_What needs to be done_
Leave out the pictures. Return every record otherwise untouched.

_Records contained in a dataset_

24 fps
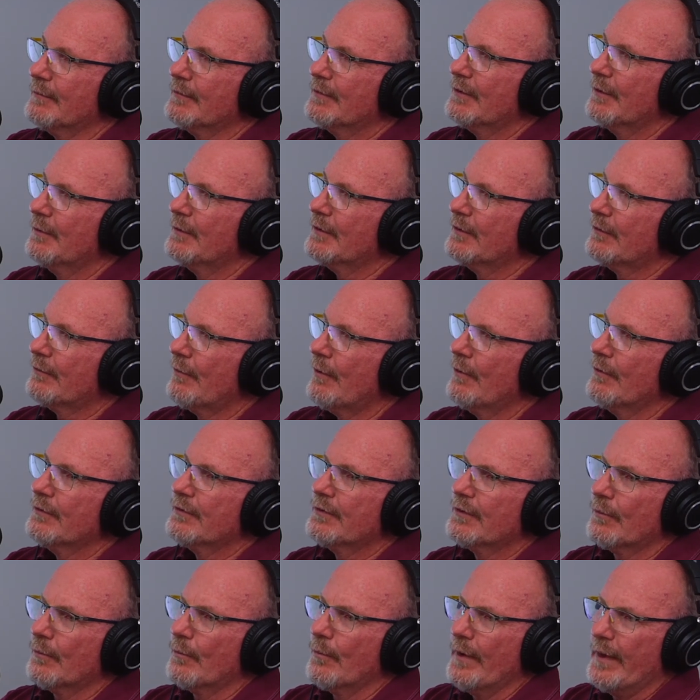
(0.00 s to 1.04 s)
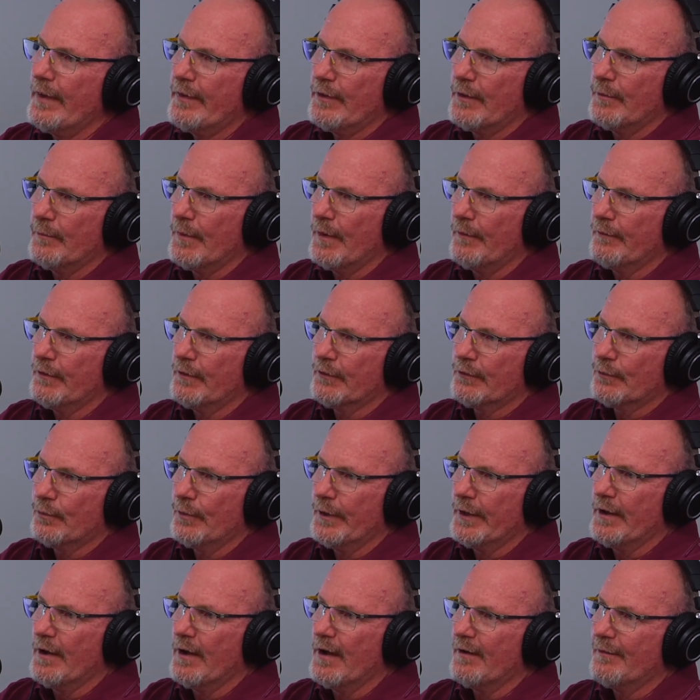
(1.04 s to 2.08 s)
So it throws the rhythm of your
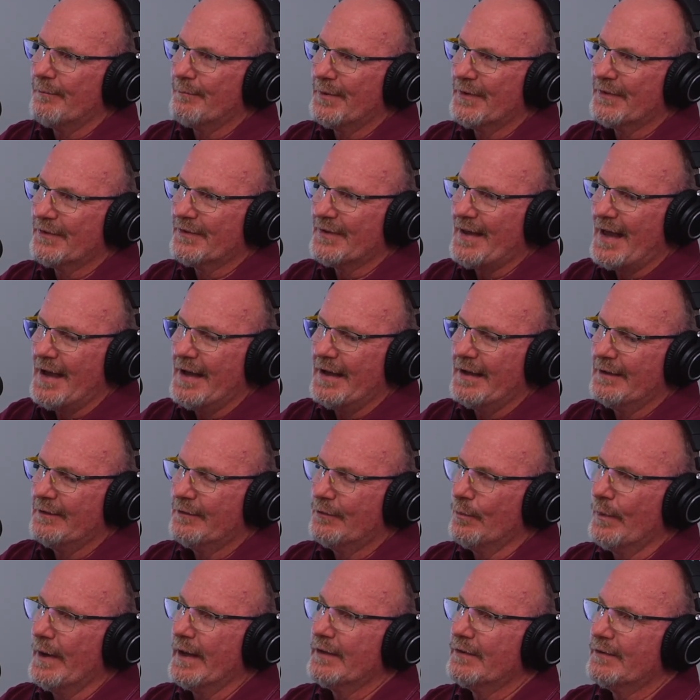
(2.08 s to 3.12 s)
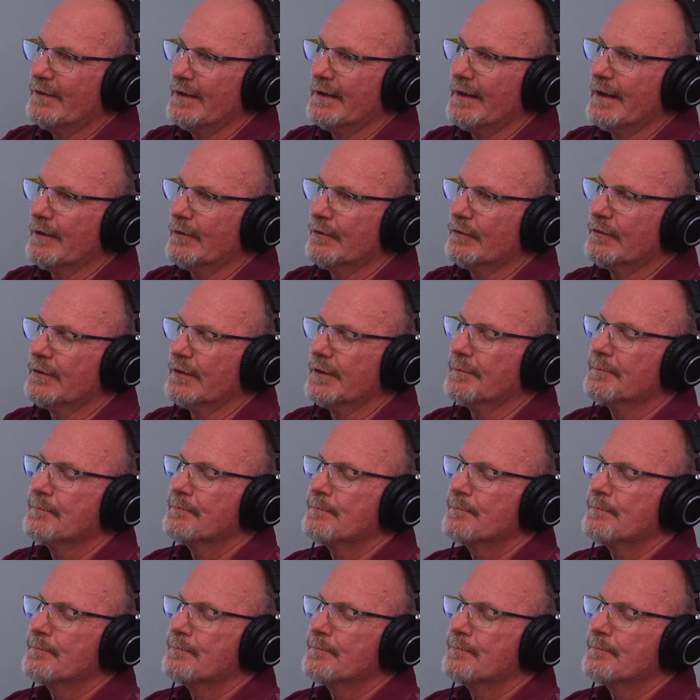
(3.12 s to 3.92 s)
swing off besides wasting energy.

_Exercise answer_
24 fps
(0.00 s to 1.04 s)
(1.04 s to 2.08 s)
So it throws the rhythm of your
(2.08 s to 3.12 s)
(3.12 s to 3.92 s)
swing off besides wasting energy.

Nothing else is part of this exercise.